• Go over the website checklist to determine what server best meets your publishing needs. 
  • Decide on the directory structure of the site before doing any publishing.
    If you plan on creating a large site, it may be helpful to break the pages up into different directories. Directories help you organize and maintain your site by grouping the pages into their appropriate folders. For example, if you had a website relating to a Pizza Company, it would be helpful to have seperate directories for information about the menu, employees, locations, and for website images. This avoids the clutter of having all the files and images in one root folder.
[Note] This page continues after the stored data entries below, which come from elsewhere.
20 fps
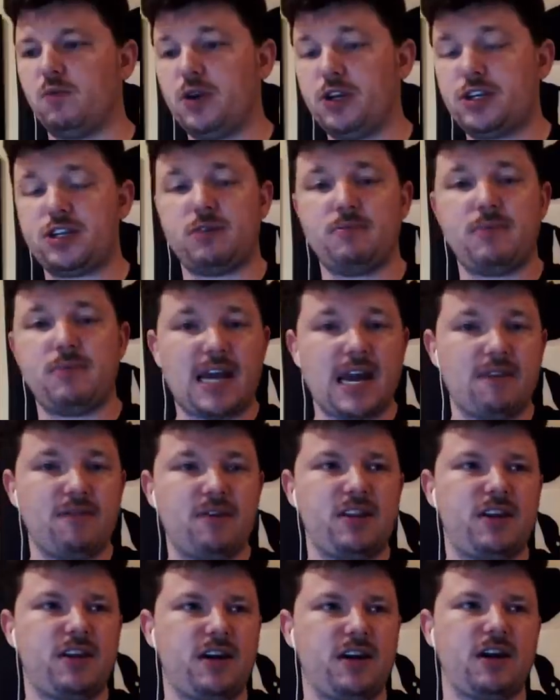think that we should
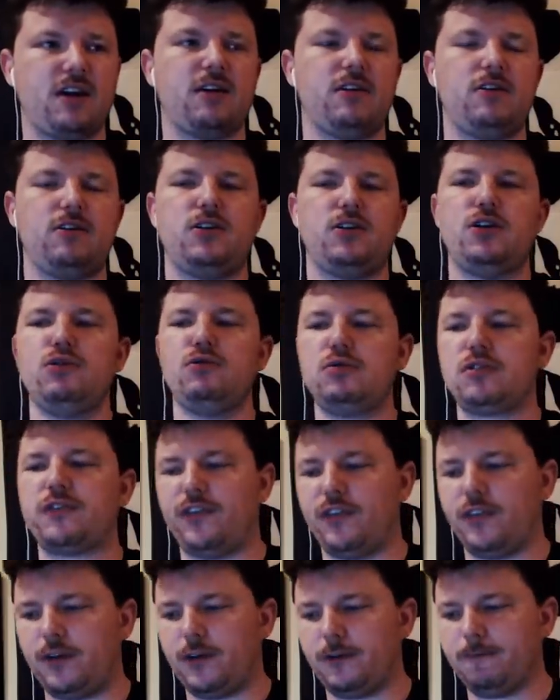make everything
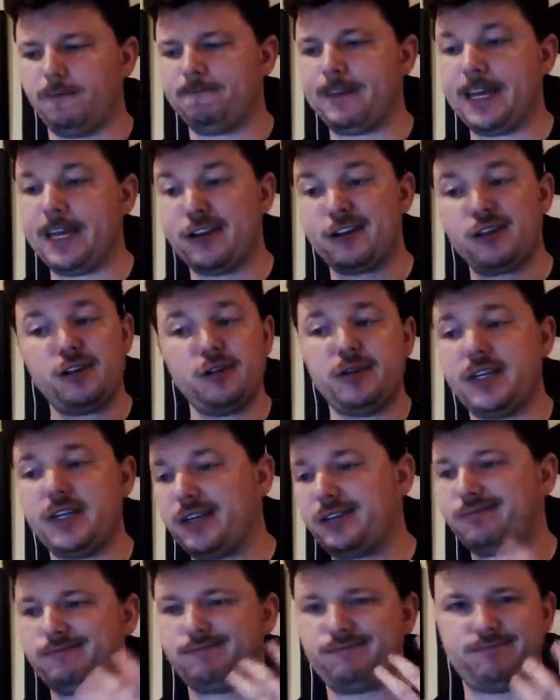useful,
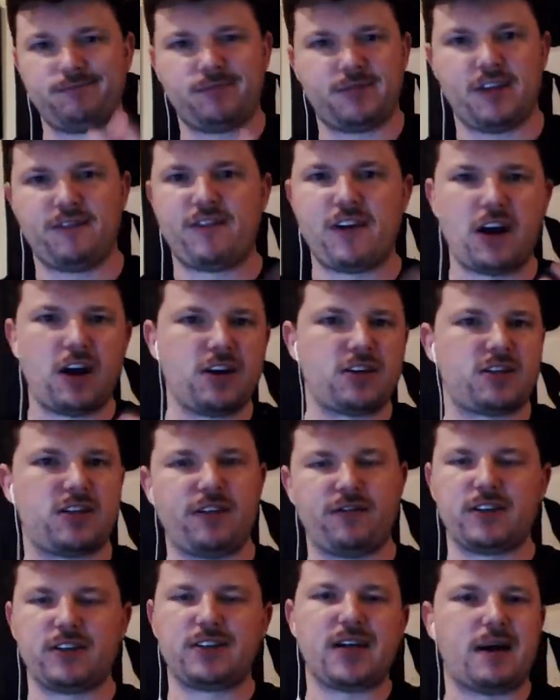including the
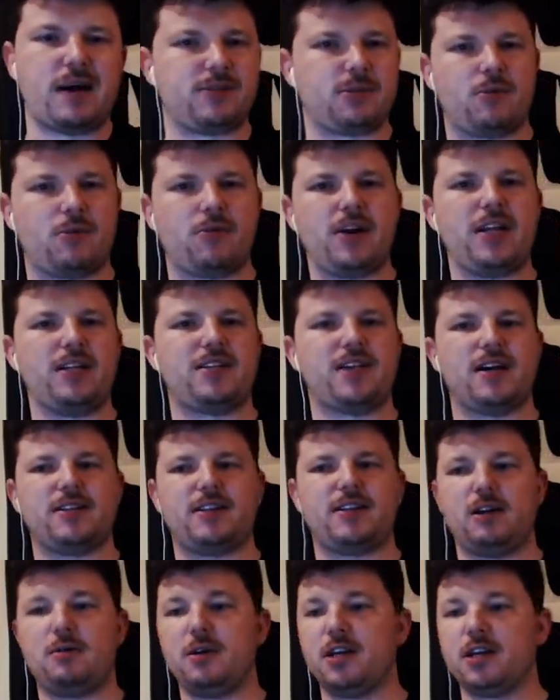various different types of
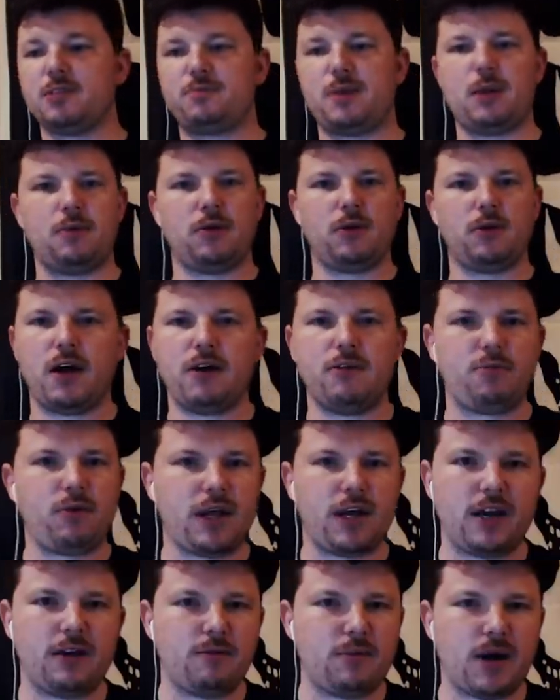Marines out there, because people
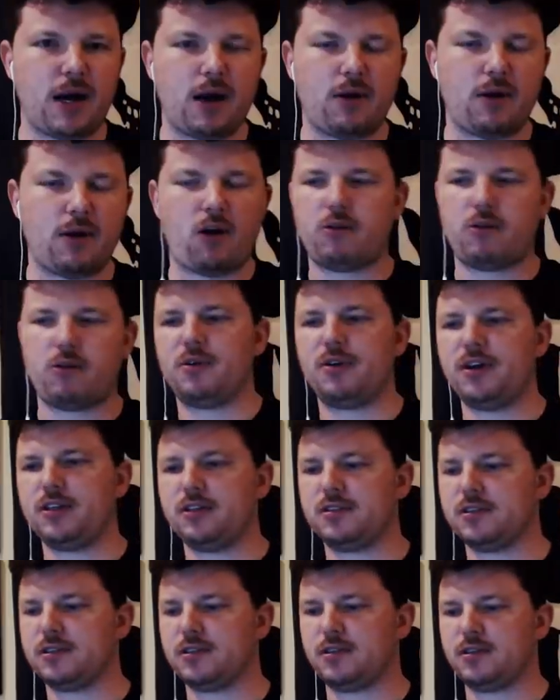love playing Power
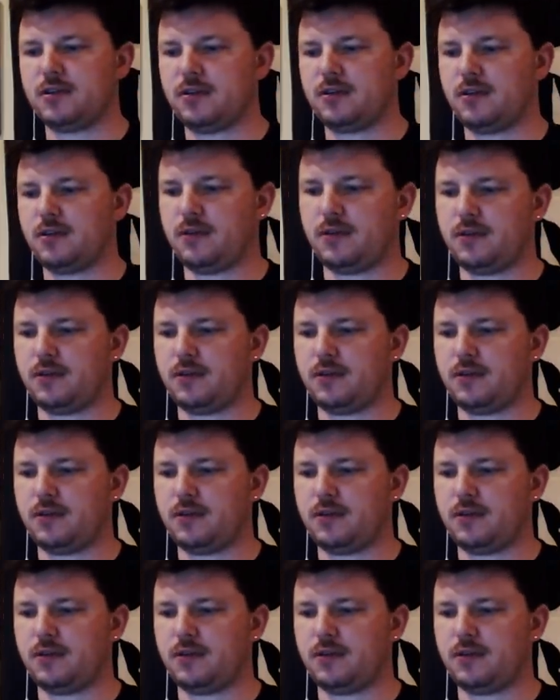Armor Marines.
    Note: When using directories be sure to put the an index.html file in the root of each directory. This not prevents directory browsing, and also gives the pages a more professional look. 
  • Break up the content into small separate pages as opposed to large long pages.
    Studies have shown that when people surf the web they tend browse, as opposed to read. Hence the term "Web Browser". Therefore when designing your web pages, you must keep in mind that the content you publish must be for the digital medium. This means keeping the pages short and concise, using summaries of material - allowing users to read on more detailed information if they choose, using highlighting keywords when possible, and using list items. 
  • On most web pages, including JMU's, web pages are divided into 4 areas: header, menu, body, and footer.

    • Header: Usually includes information about the department/program/person that is publishing the material. The header usually includes an organizational logo or slogan.
    • Menu: Usually in the form of either a sidebar, or a list below the header, it displays the different sections that are available on the web site. The Menu allows you to jump between different sections of the site you are visiting.
    • Body: This portion includes the main content that you would like to display on your site.
    • Footer: This usually includes contact information for the website publisher and may include a smaller version of the logo that is in the header.
  • Usability / Accessibility
    One important consideration when creating a website, is to ensure that it is friendly and accessible to everybody.

    • Images: Limit the use of images if possible. Excessive use of images can be frustrating for users with slower connections, due to the amount of time it will take to load your site. Keep in mind that if you do use images, you should use alt text for users with disabilities, or who have simply turned images off on their browsers.
    • Color: Keep in mind that certain colors do not display well on the web. When authoring documents it is best to use dark writing on a light background to avoid printing issues and issues for people with visual impairments such as color blindness. If you use a background image on your webpage, be sure that the text is legible on top of the image.
    • Page Validation: If the pages do not validate they may not be able to be viewed in all web browsers. If you use the web publishing tool Homesite, there is a HTML validator built into the program. If you use a different tool, you can use the website http://validator.w3.org/ to ensure that your pages validate.
    • Avoid frames, avoid too many animations
      Frames have been found to be annoying to web visitors, and should be avoided if at all possible.
      Too many animations distract the visitor from the actual content on the site.